Shredded is more of a thriller than a book about finance, said sterling interviewer Chris Mullin.

And as if in confirmation, following author Ian Fraser’s talk there was a plethora of people to be found ensconced in Hexham coffee shops, pouring over their newly-purchased copies of the tome subtitled Inside RBS: The Bank that Broke Britain.

Award-winning journalist and broadcaster Ian Fraser proved to be the surprise hit of the festival with his forensic investigation into the collapse of the bank that was, for a few brief months in 2007 and 2008, the biggest bank in the world.

Initially rostered to speak in Hexham Library, his talk was moved to the Queen’s Hall Theatre when the tickets began selling like hotcakes.

The crunch date for the whole sorry story of the Royal Bank of Scotland was October 7, 2008, the day the then Chancellor of the Exchequer, Alistair Darling, took a call from the bank’s chairman.

The bank was going down. Fraser said: “Darling asked ‘how long can you keep going?’ and Sir Tom McKillop said ‘perhaps a few hours’.

“No-one was willing to help keep it going overnight, never mind a day or a week.
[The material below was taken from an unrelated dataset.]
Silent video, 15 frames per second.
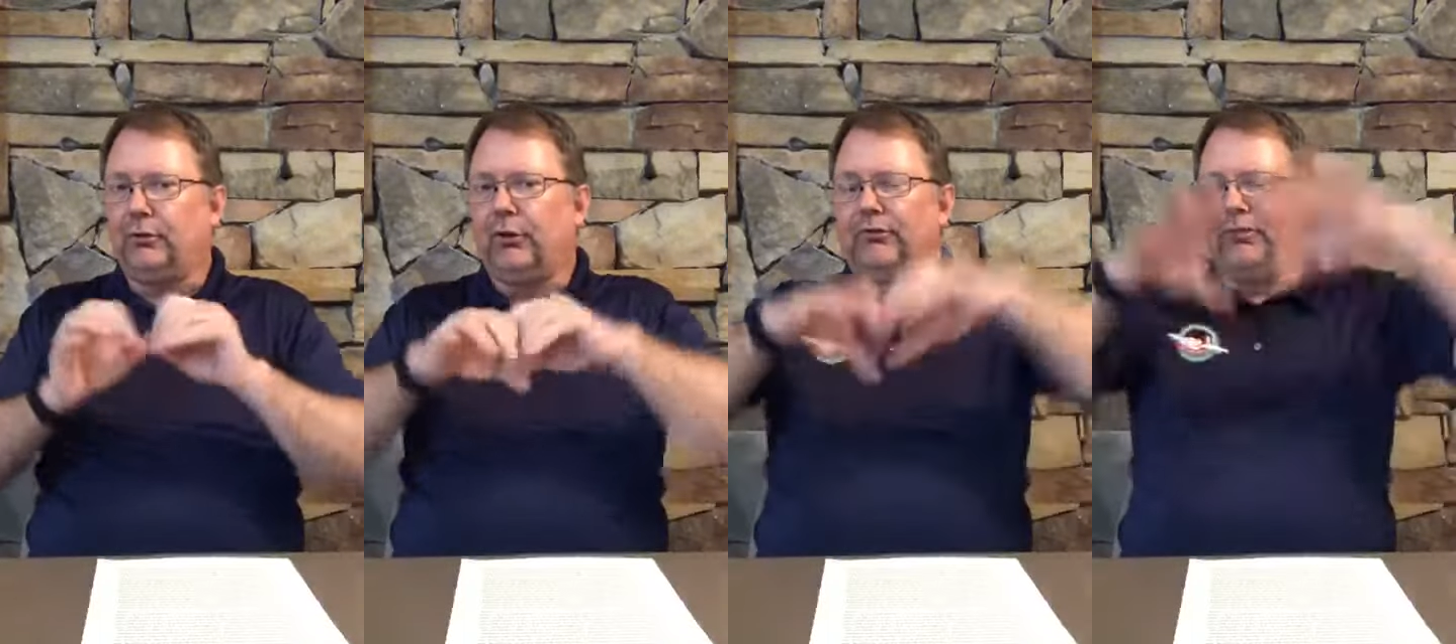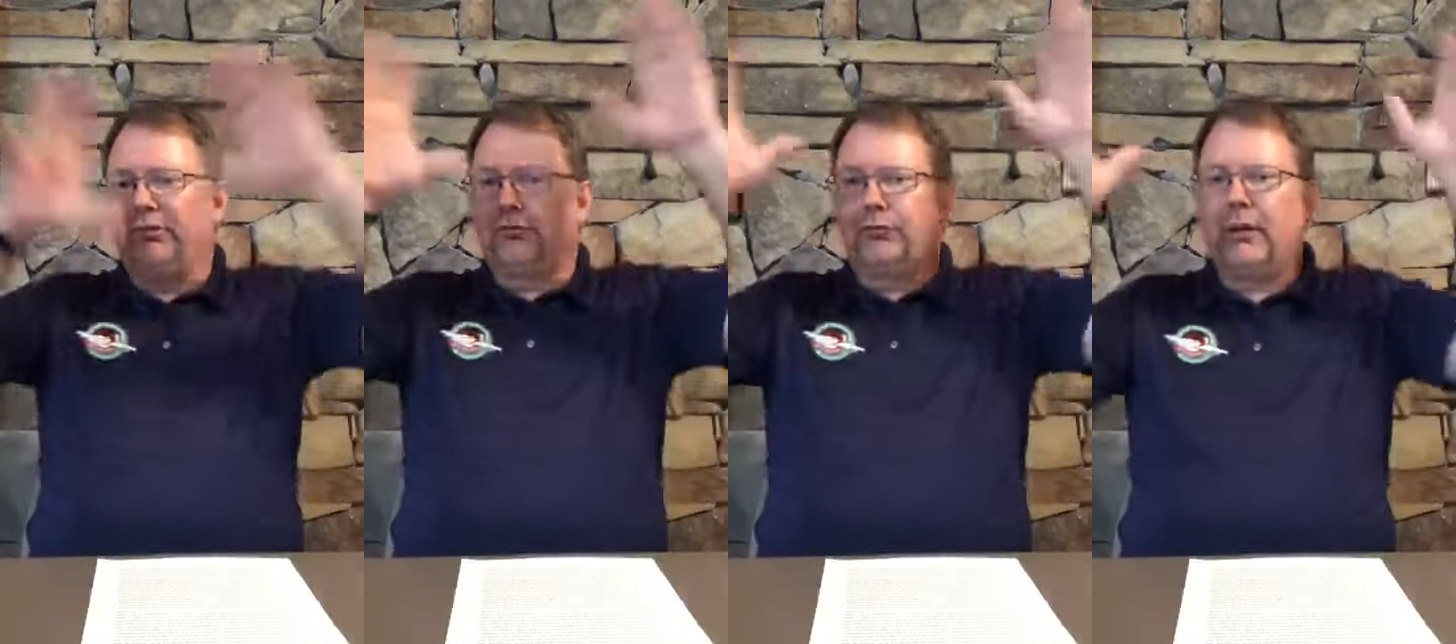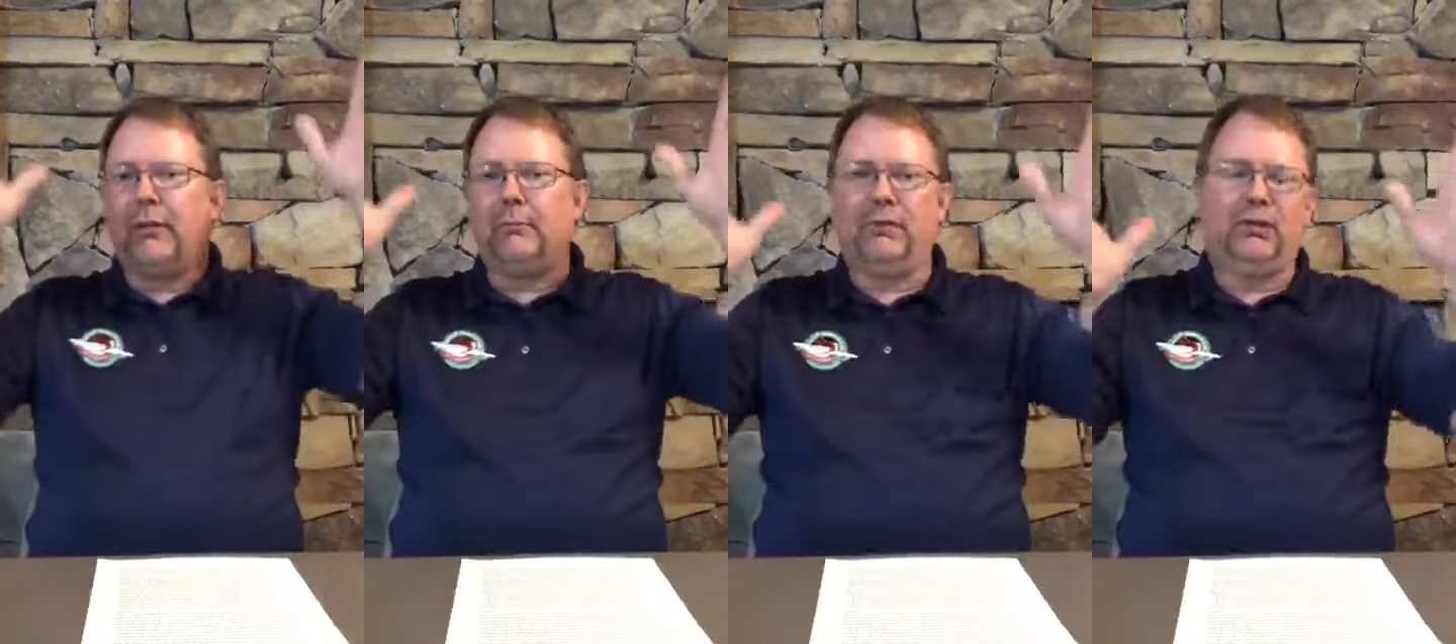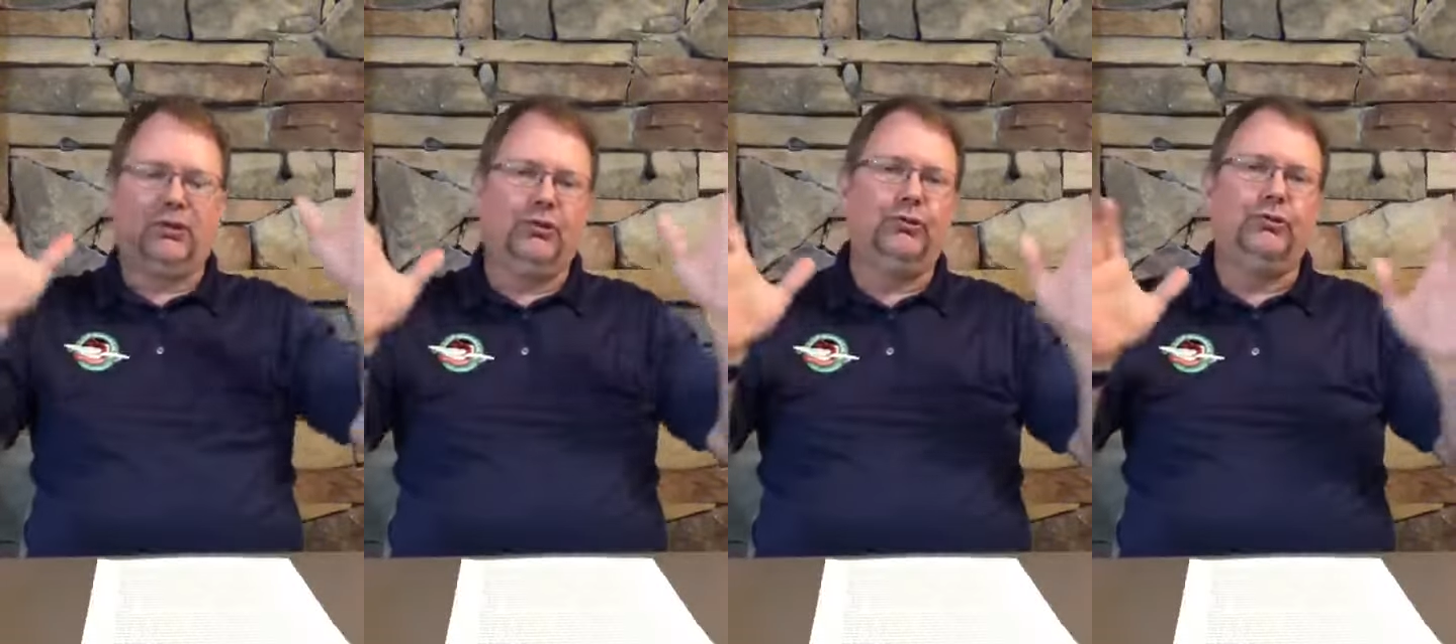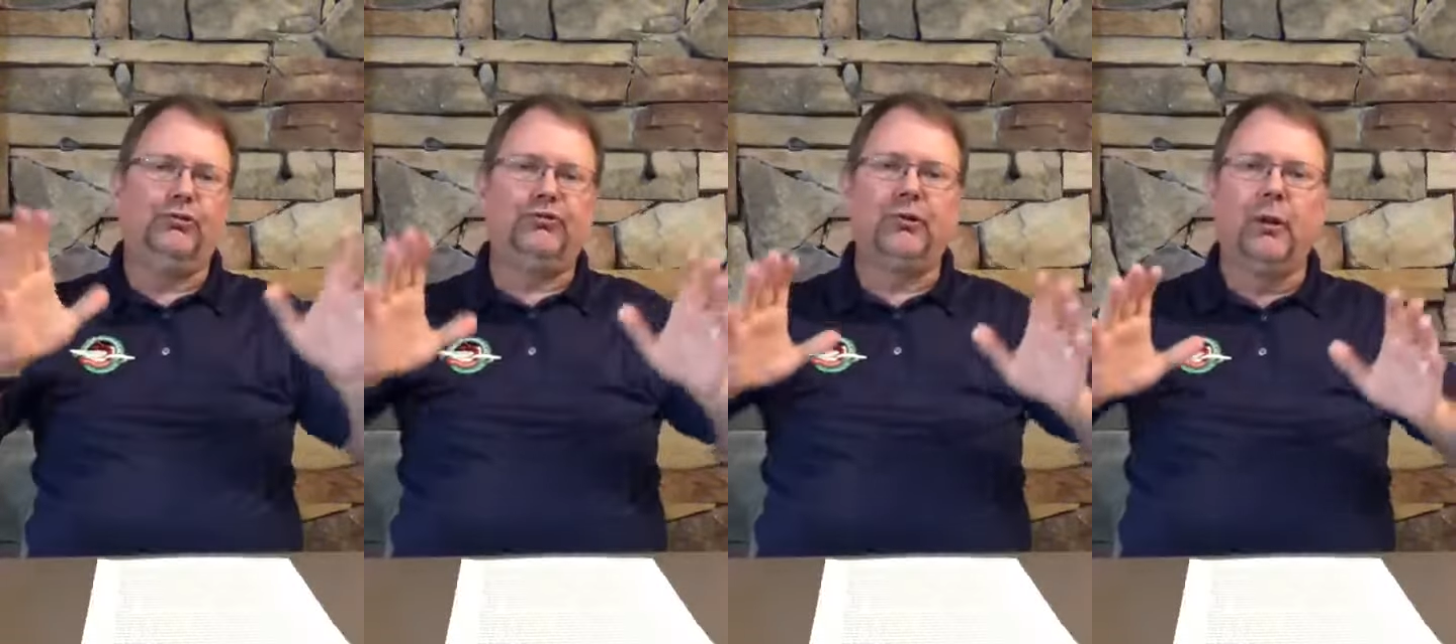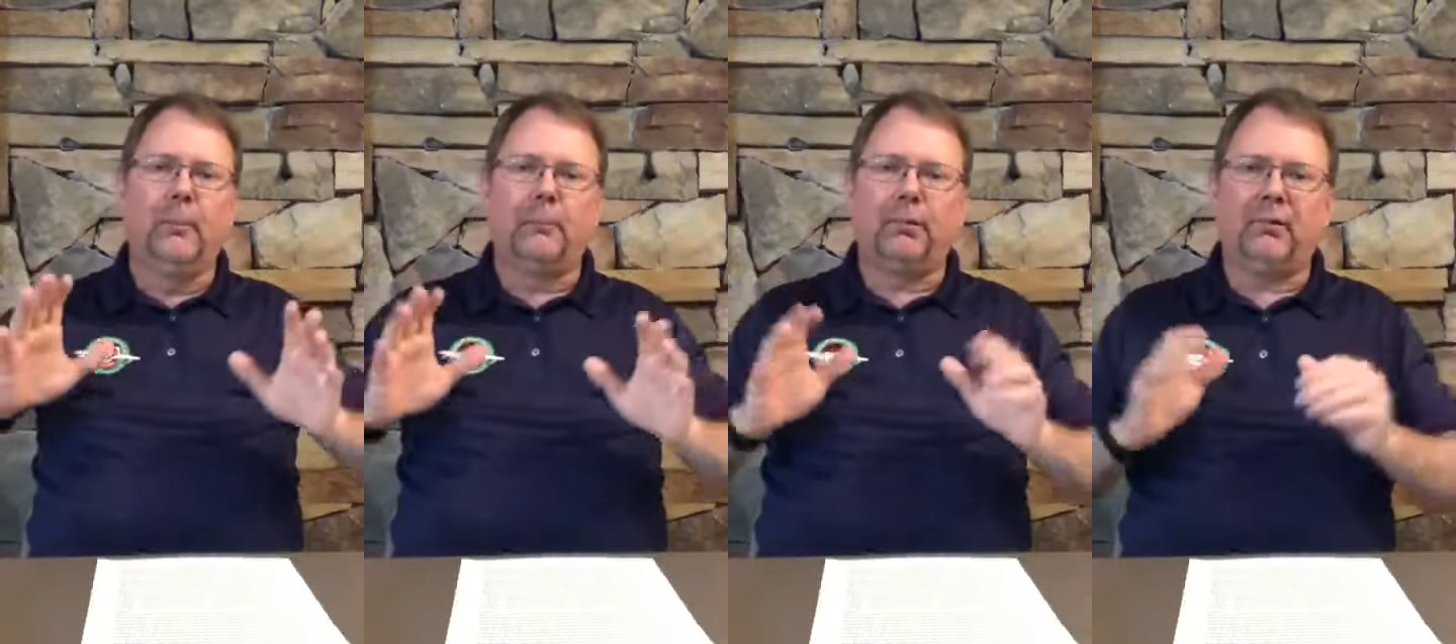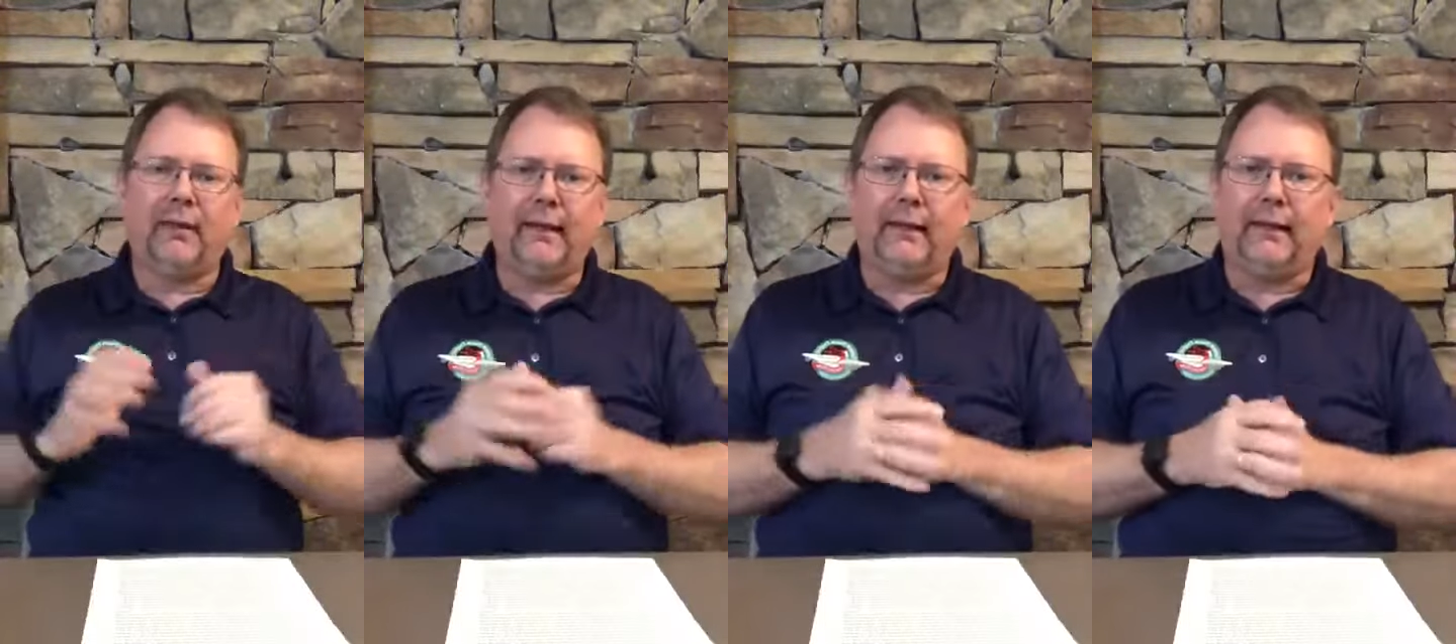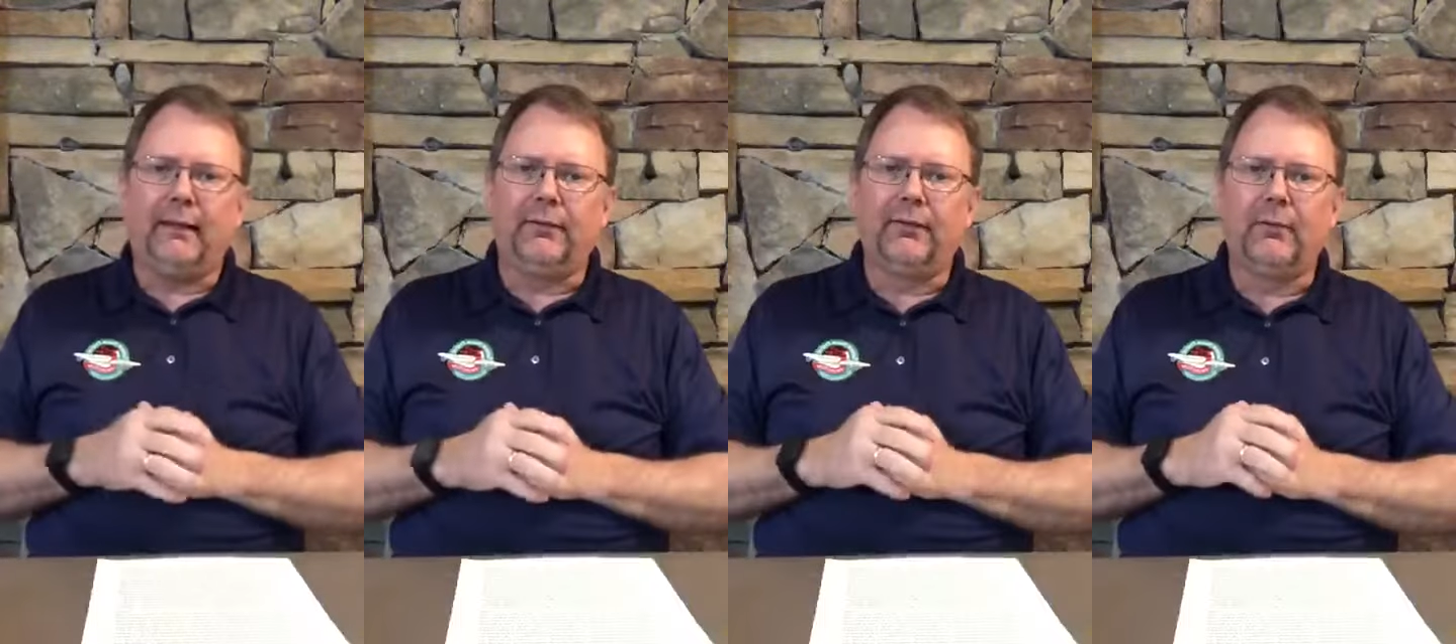grows this great big huge
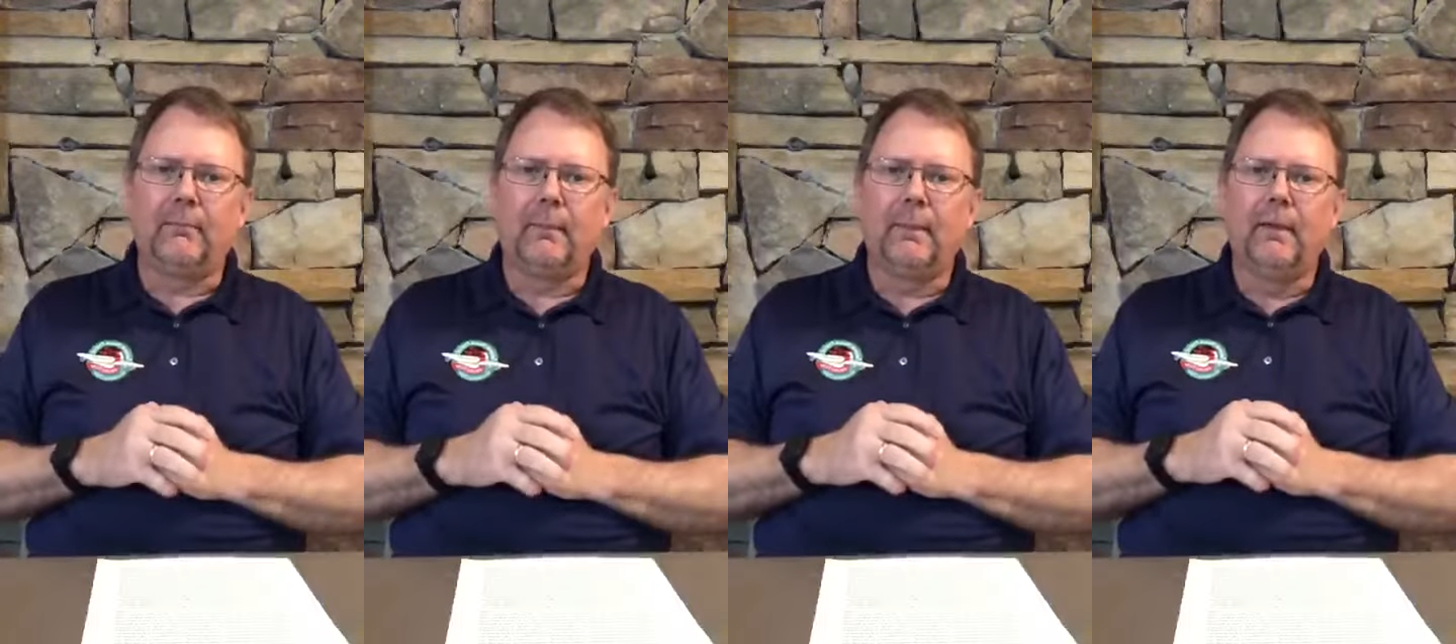plant.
“Darling took fright. He had in his mind anarchy in the UK. He feared riots, blood on the streets, if people couldn’t get their money out.

“He decided he would throw whatever it took – to the point of almost bankrupting the country, if he had to – to bail out the bank.”

At that point, RBS had debts of £2.4trillion. By comparison, the UK’s entire gross domestic product was £1.6trillion. “If the bank had collapsed, it would have been the collapse of Britain.”

At its helm was the man nicknamed ‘Fred the Shred’, such was his reputation for ruthlessly slashing costs – Sir Fred Goodwin. Now plain Mr Goodwin, having been stripped of his knighthood, he is described as ‘a sociopathic bully whose achievements had been massively over-hyped’.

“He took pleasure in undermining colleagues and other senior RBS personnel in front of others,” said Fraser. “Sometimes they were so shocked, they were spotted wandering round St Andrew’s Square (outside its Edinburgh HQ), ashen-faced, because they didn’t know what had hit them.”

Under Goodwin’s leadership, the bank made more than 27 acquisitions between 2001 and 2007, while at the same time following a pattern of increasingly reckless lending. “They were looking at the types of things other banks weren’t doing, such as property developments,” he said.

A post-crisis report published by the Financial Services Authority in 2011 said far from focusing on the three pillars of banking – asset quality, leverage and capital – RBS was aping the ‘Greenspan Doctrine’ instead.

Greenspan, the chairman of the Federal Reserve, at the heart of the American banking system, from 1987 until 2006, was revered as some sort of financial guru, said Fraser. “His doctrine was that the use of derivatives eliminated risk.

“A derivative is a complex financial instrument which involves betting on the future value of items that could be shares or commodities.

“So a bank that had lent its money to residential home buyers, say, would bundle up these loans into a huge package of debt – that’s called the derivative – and then pass it on to another company, which could be an asset manager or an insurance company or whatever.

“The problem is, these packages can be opaque and include some real dross, so far from eliminating risk, they do the opposite, and that’s what happened in the American housing market.

“In 2001, Warren Buffet contradicted Greenspan – he said these sorts of derivatives were weapons of mass financial destruction.

“Buffet said you shouldn’t touch them with a barge pole.”

RBS certainly wasn’t the only UK bank to dive into derivatives, but it went in the deepest. By 2007/8 it was leveraged to the hilt, with liabilities 70 times the value of its assets. The failings weren’t Goodwin’s alone, of course, Fraser stresses. Politicians, regulators, rating agencies and a weak board of directors were all complicit.